Having previously shown that levels of the citrullinated vimentin peptide VICM are raised in liver fibrosis in rats, we aimed to investigate whether inhibition of citrullination as measured by VICM levels could affect fibrogenesis.
Methods: Fibrogenesis was evaluated by quantitative histology and circulating levels of collagen type III in a carbon tetrachloride (CCl4) rat model of liver fibrosis for 6 weeks (n=40+10 untreated controls). The first treatment group (n=20) was treated exclusively with CCl4 for the duration of the study.The second treatment group (n=20) was additionally treated, for the same period, with N-a-benzoyl-N5-(2 Chloro-1-iminoethyl)-L-Ornithine amide, a known PAD inhibitor.
Results: All 40 CCl4 treated animals showed a statistically significant increase in total collagen (p<0.0001) and C3M levels (p<0.001) compared with controls assessed by quantitative histology. Animals additionally treated with the PAD inhibitor showed a statistically significant increase when compared with controls for both total collagen (p<0.001) and C3M levels (p<0.0001) but no statistically difference when compared with animals treated only with CCl4. The mean systemic level of VICM in control animals was 115 ng/ml at 6 weeks.

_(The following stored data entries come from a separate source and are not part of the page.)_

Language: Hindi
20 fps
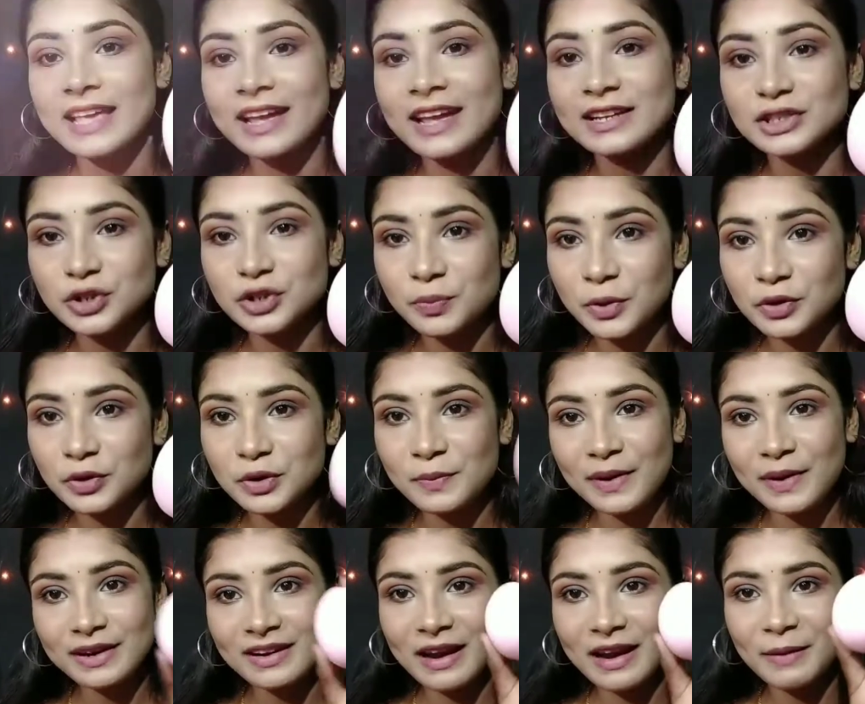सेकंड जो ब्यूटी
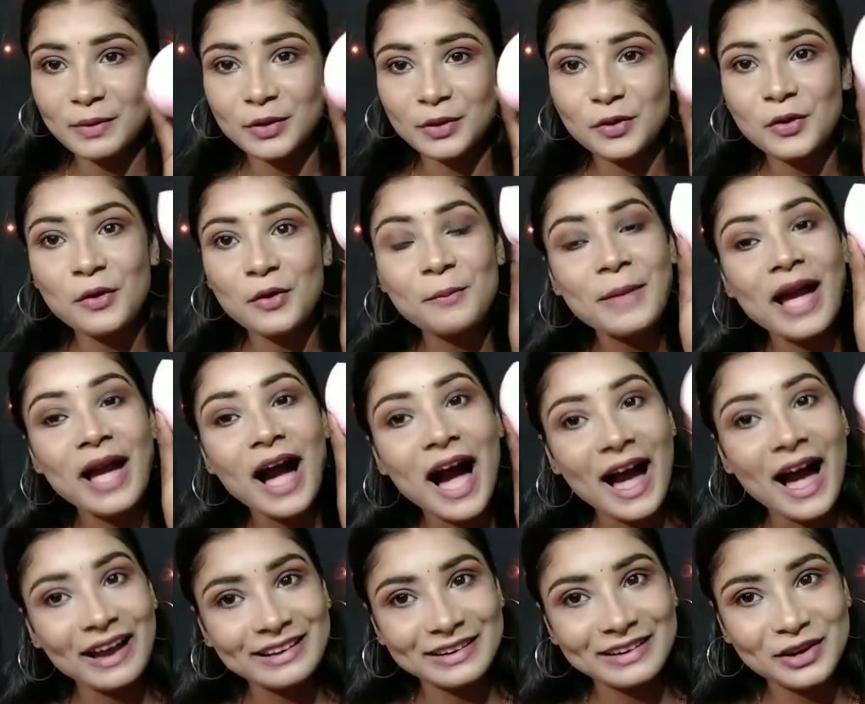ब्लेंडर आप लोगों को मैं
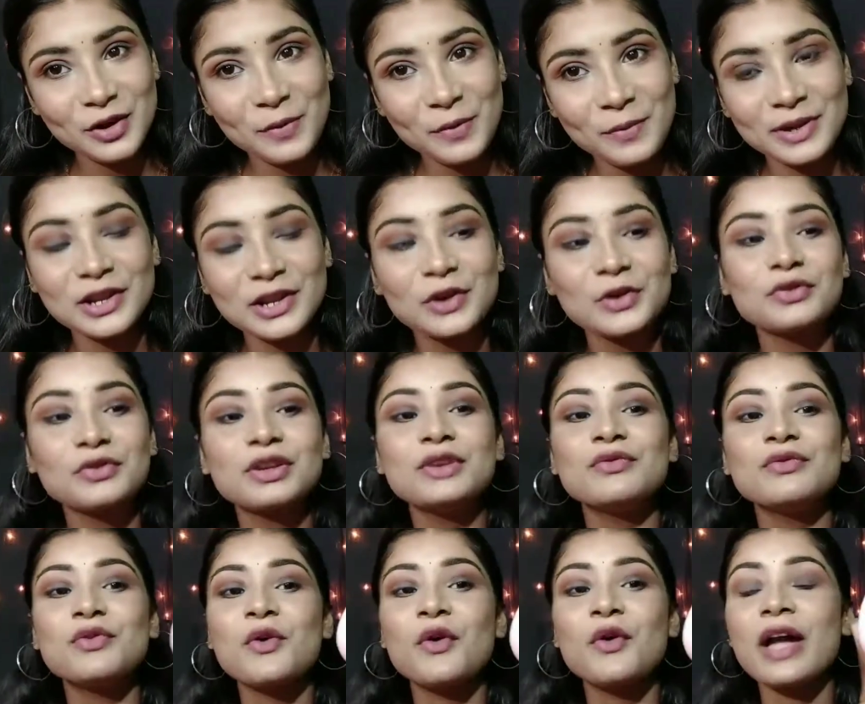हाईली रिकमेंड करूंगी
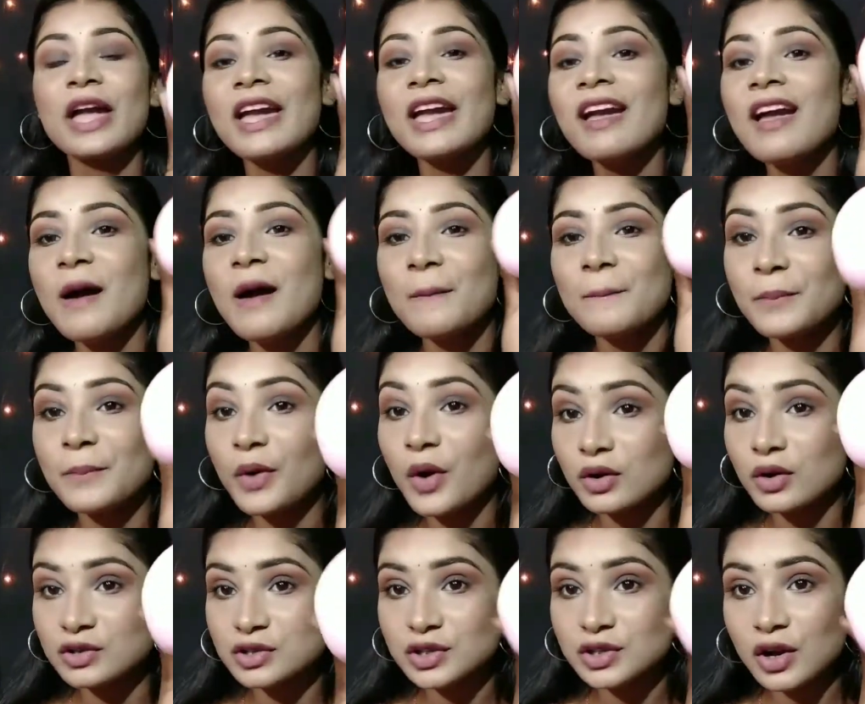वो है
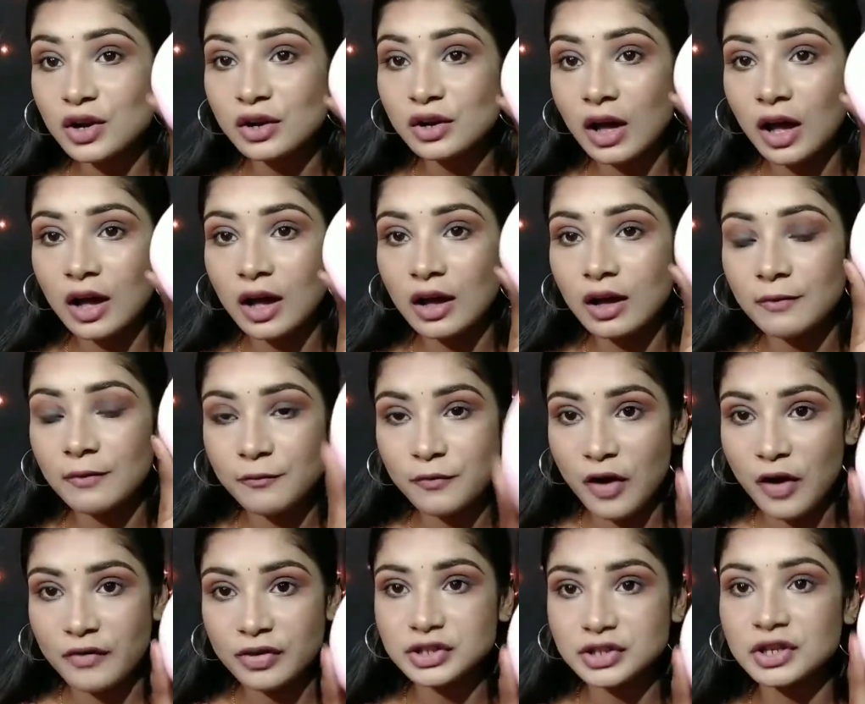ब्रॉन्जॉन
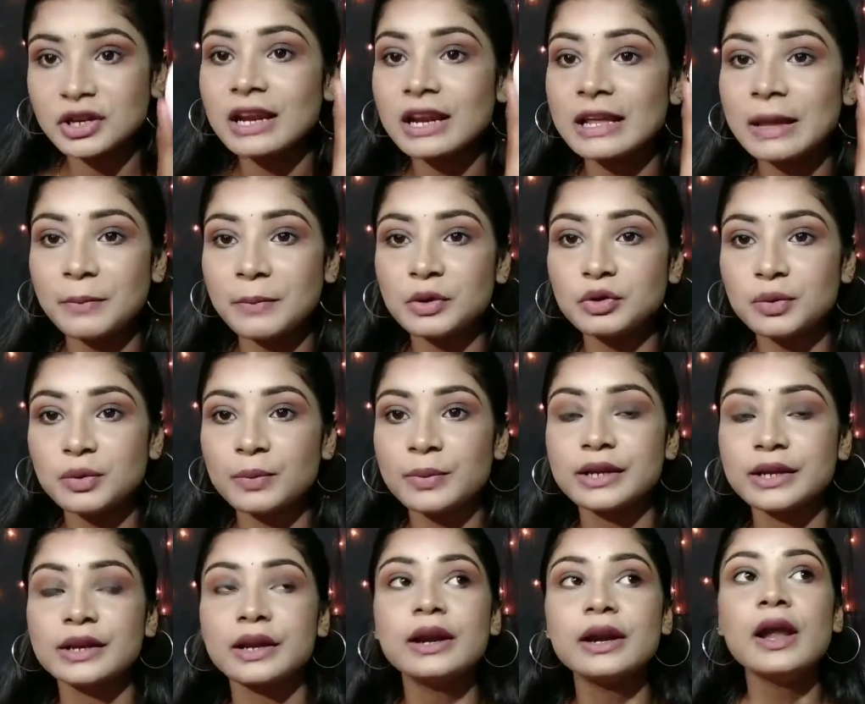प्रोफेशनल का ब्यूटी
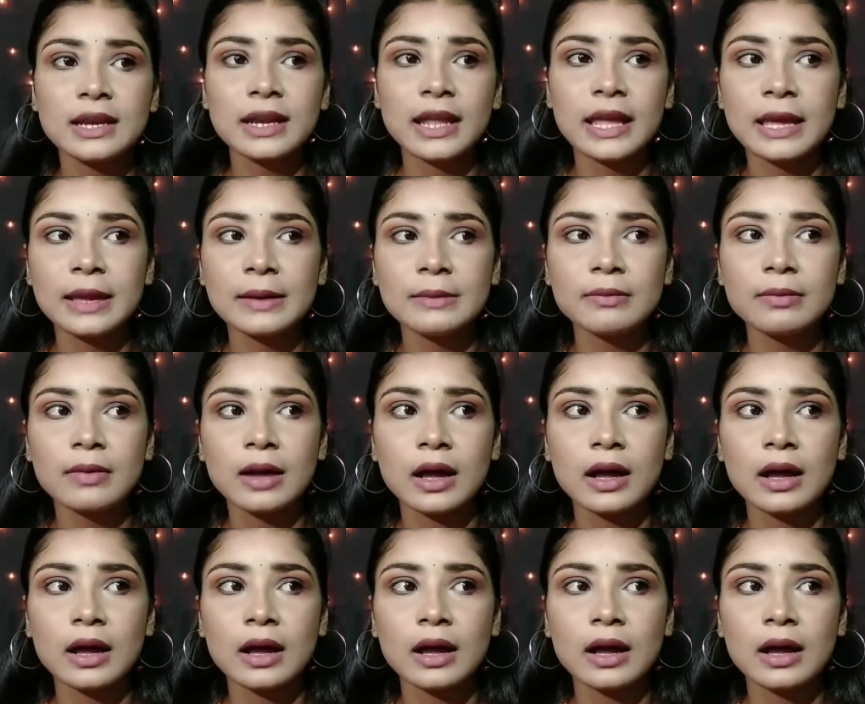ब्लेंडर नेम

In CCl4-treated animals, mean systemic VICM levels increased 324% at week 6 (p<0.001). The mean level of the marker in CCl4-treated rats was not statistically significant from that in controls (P>0.05). In PAD-treated animals VICM levels were 51% (P<0.05) lower than in non-PAD CCl4-treated animals.
Conclusion: The PAD inhibitor did not reduce fibrogenesis in this preclinical model. However circulating VICM marker levels were decreased in the presence of the PAD inhibitor.
Keywords: Biomarker; CCl4; PAD inhibitor; VICM; citrulline; liver fibrosis; vimentin.